EXERCISE DIRECTIONS
From the first line of the listing below to the line with "[1:13.64-1:19.99]", print each line exactly, and nothing more. Leave out the pictures.

DATA SHOWN
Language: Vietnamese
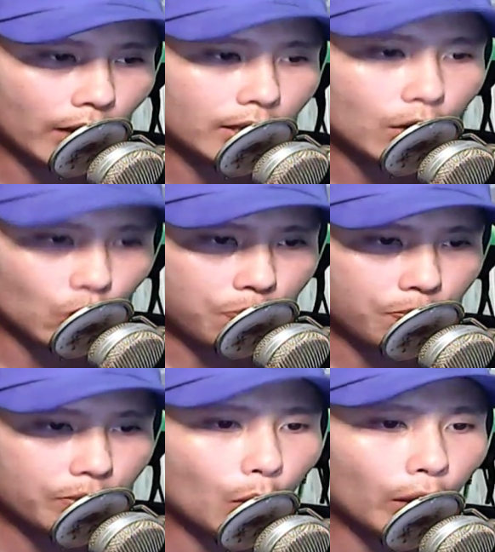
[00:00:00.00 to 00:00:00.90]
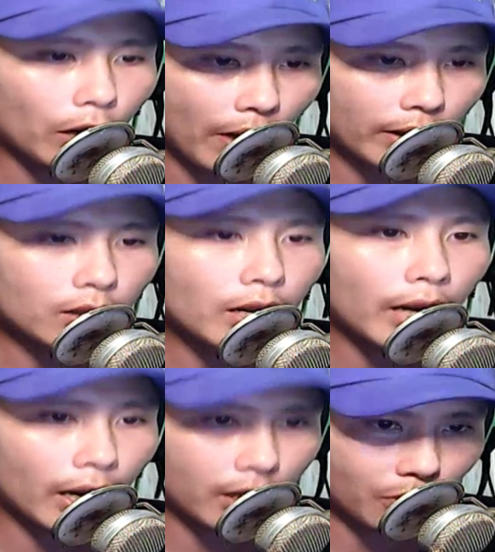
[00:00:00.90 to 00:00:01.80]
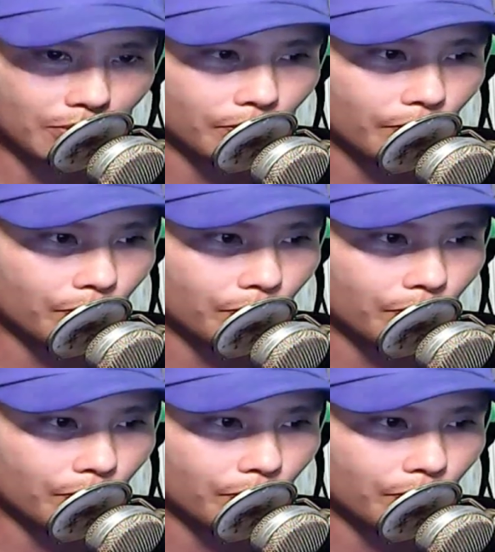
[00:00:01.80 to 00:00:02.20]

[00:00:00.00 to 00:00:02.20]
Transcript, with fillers: trợ giúp Đông Kỳ Phái các ngươi hay không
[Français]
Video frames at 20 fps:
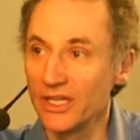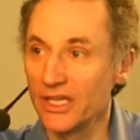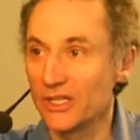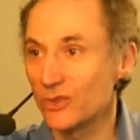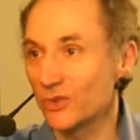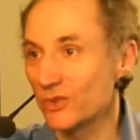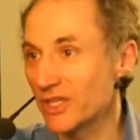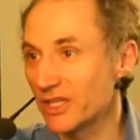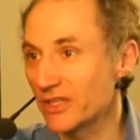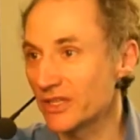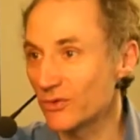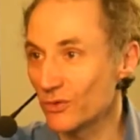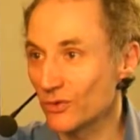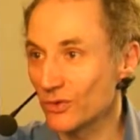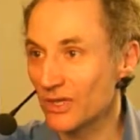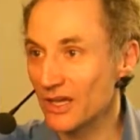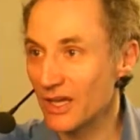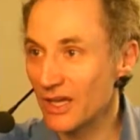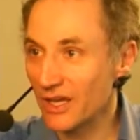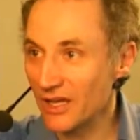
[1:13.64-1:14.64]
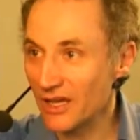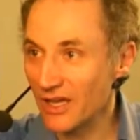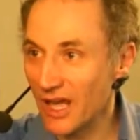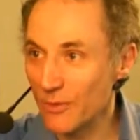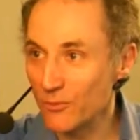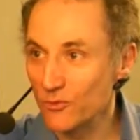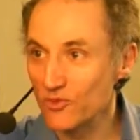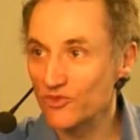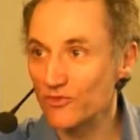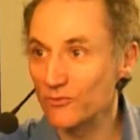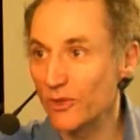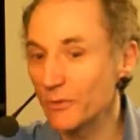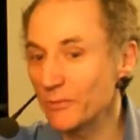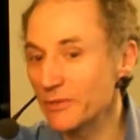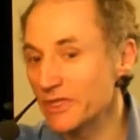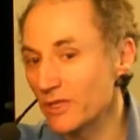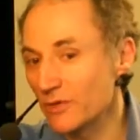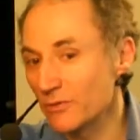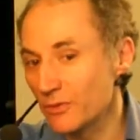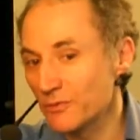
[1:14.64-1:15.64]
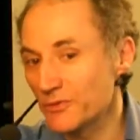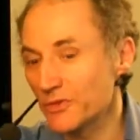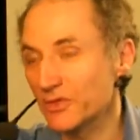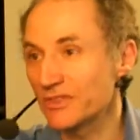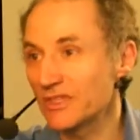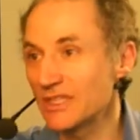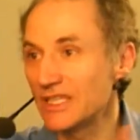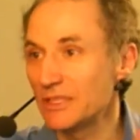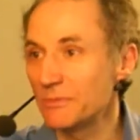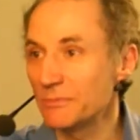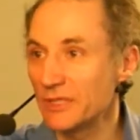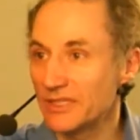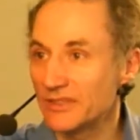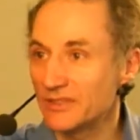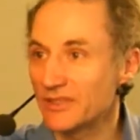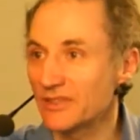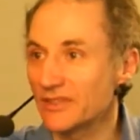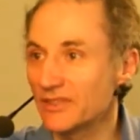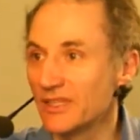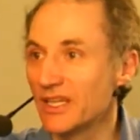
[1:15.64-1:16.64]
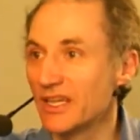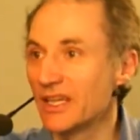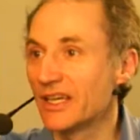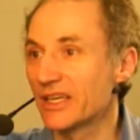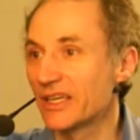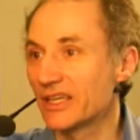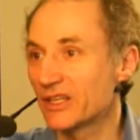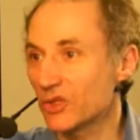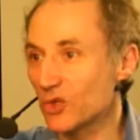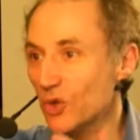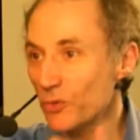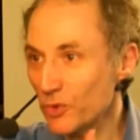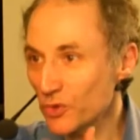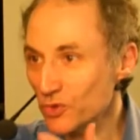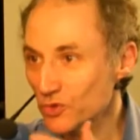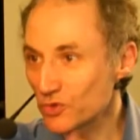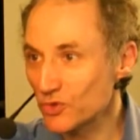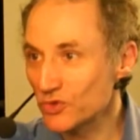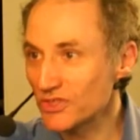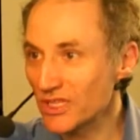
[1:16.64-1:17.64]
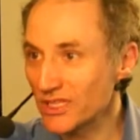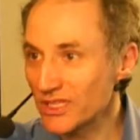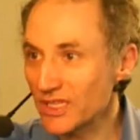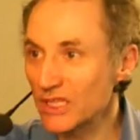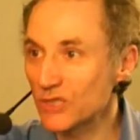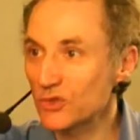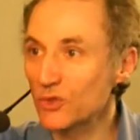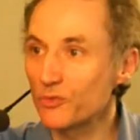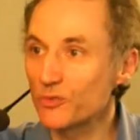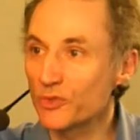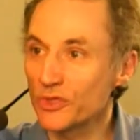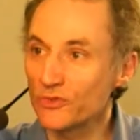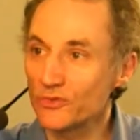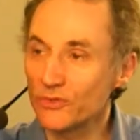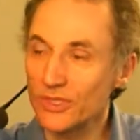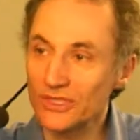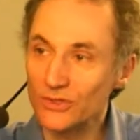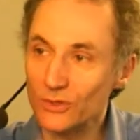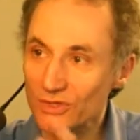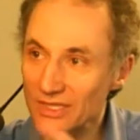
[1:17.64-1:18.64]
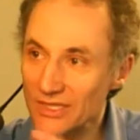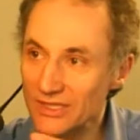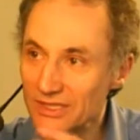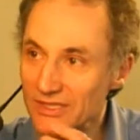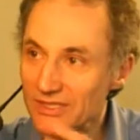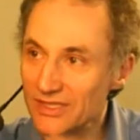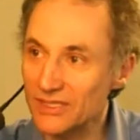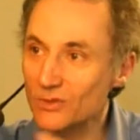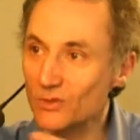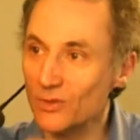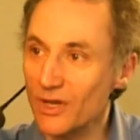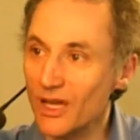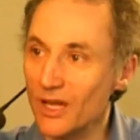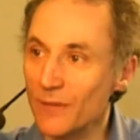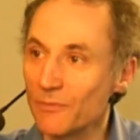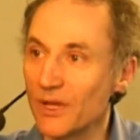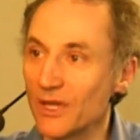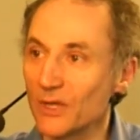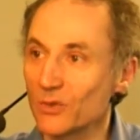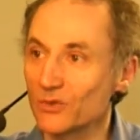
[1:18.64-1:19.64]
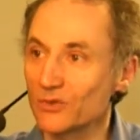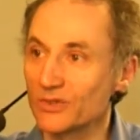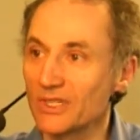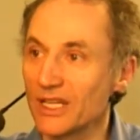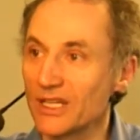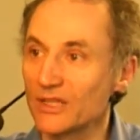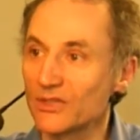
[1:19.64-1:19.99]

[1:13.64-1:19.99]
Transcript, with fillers: et qu'il y a donc là un mouvement, mais il y a en même temps des limites. Mm. Et que penses-tu de ça Quel est ton point de vue Est-ce que tu as des histoires à me raconter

COMPLETED TASK
Language: Vietnamese
[00:00:00.00 to 00:00:00.90]
[00:00:00.90 to 00:00:01.80]
[00:00:01.80 to 00:00:02.20]

[00:00:00.00 to 00:00:02.20]
Transcript, with fillers: trợ giúp Đông Kỳ Phái các ngươi hay không
[Français]
Video frames at 20 fps:
[1:13.64-1:14.64]
[1:14.64-1:15.64]
[1:15.64-1:16.64]
[1:16.64-1:17.64]
[1:17.64-1:18.64]
[1:18.64-1:19.64]
[1:19.64-1:19.99]

[1:13.64-1:19.99]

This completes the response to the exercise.